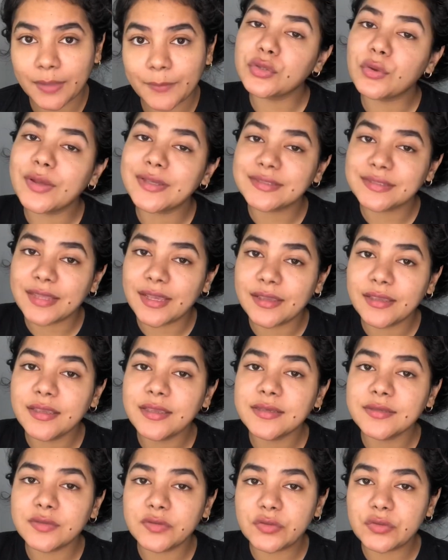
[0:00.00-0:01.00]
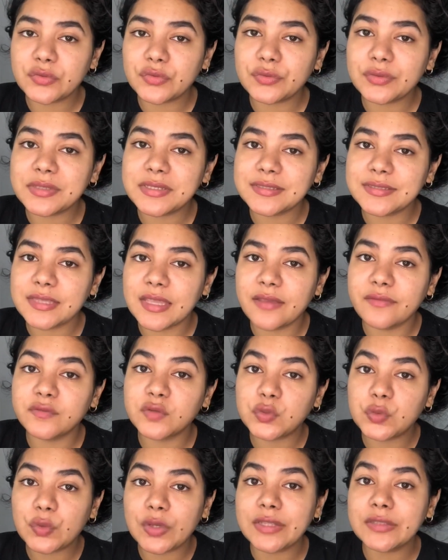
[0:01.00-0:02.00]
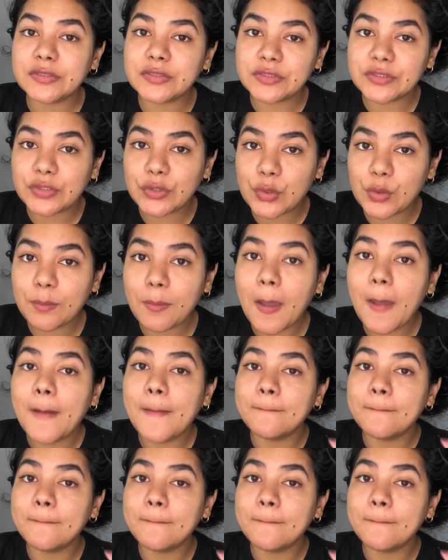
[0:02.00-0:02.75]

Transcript: So acai is usually safe to consume,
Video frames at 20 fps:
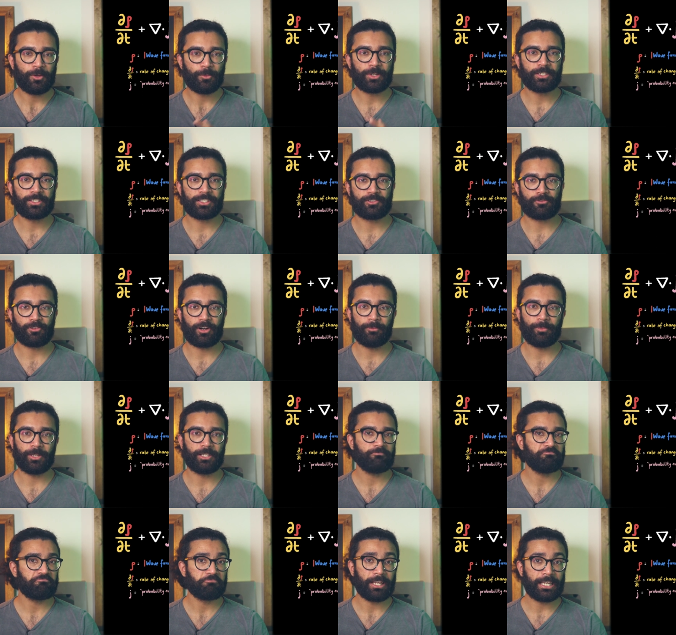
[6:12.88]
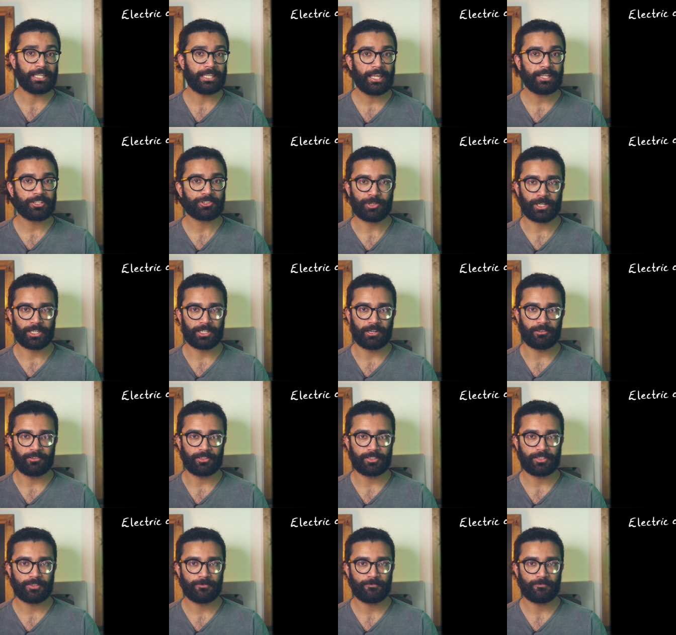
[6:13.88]
when describing electric
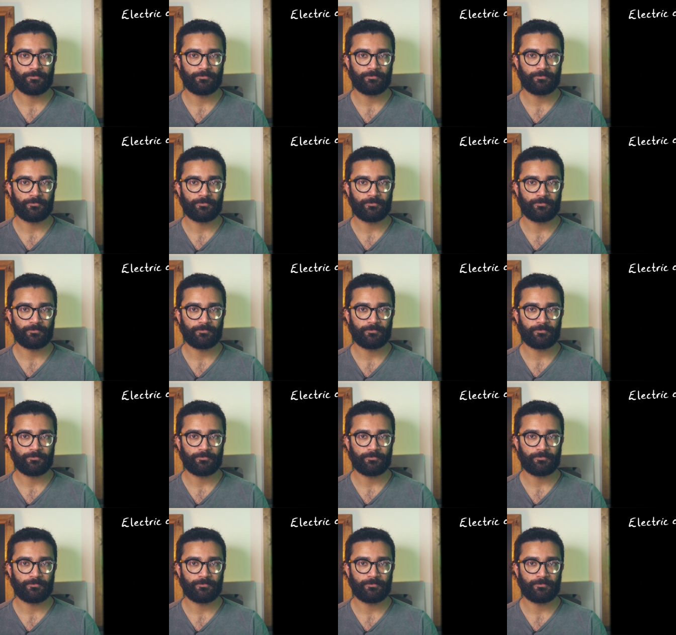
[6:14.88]
current.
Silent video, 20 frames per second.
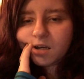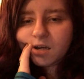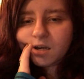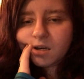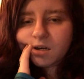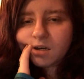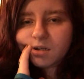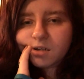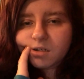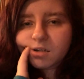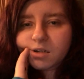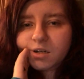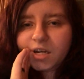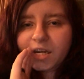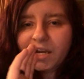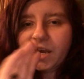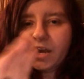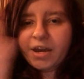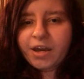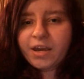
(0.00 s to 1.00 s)

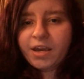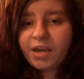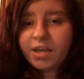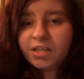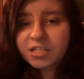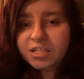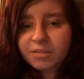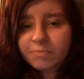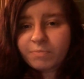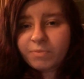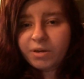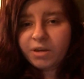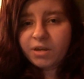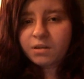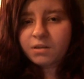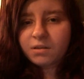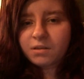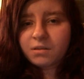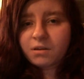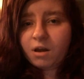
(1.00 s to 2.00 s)
Okay, it's
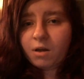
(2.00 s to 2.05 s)
been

....

Look through the material above for "frames" and copy the lines that have it.

Video frames at 20 fps:
Silent video, 20 frames per second.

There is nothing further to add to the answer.